Exercise objective:
Restate all the entries exactly as they appear, apart from the pictures.

---------- Exercise input

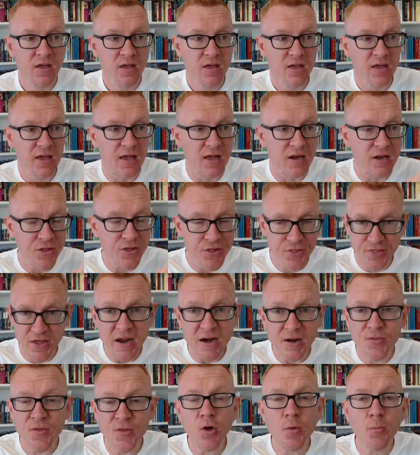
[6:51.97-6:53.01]
el
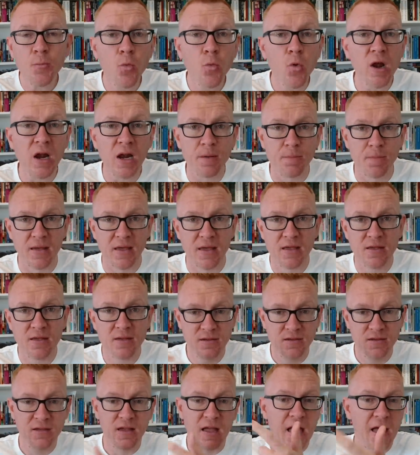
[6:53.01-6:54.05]
cerdo vuelve
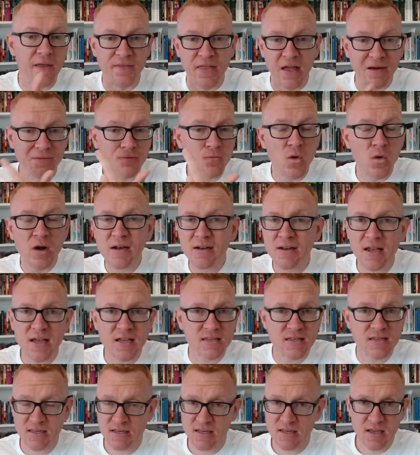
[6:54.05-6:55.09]
a dar
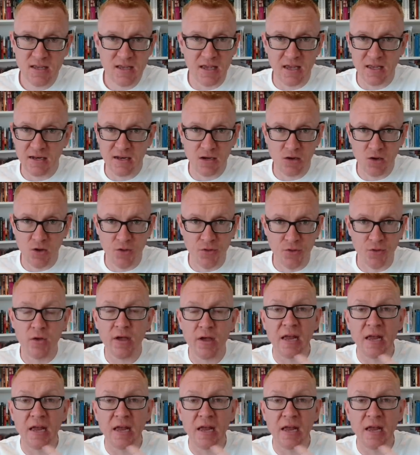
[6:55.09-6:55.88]
vueltas en el lodo,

--------------------

Output for this task:
[6:51.97-6:53.01]
el
[6:53.01-6:54.05]
cerdo vuelve
[6:54.05-6:55.09]
a dar
[6:55.09-6:55.88]
vueltas en el lodo,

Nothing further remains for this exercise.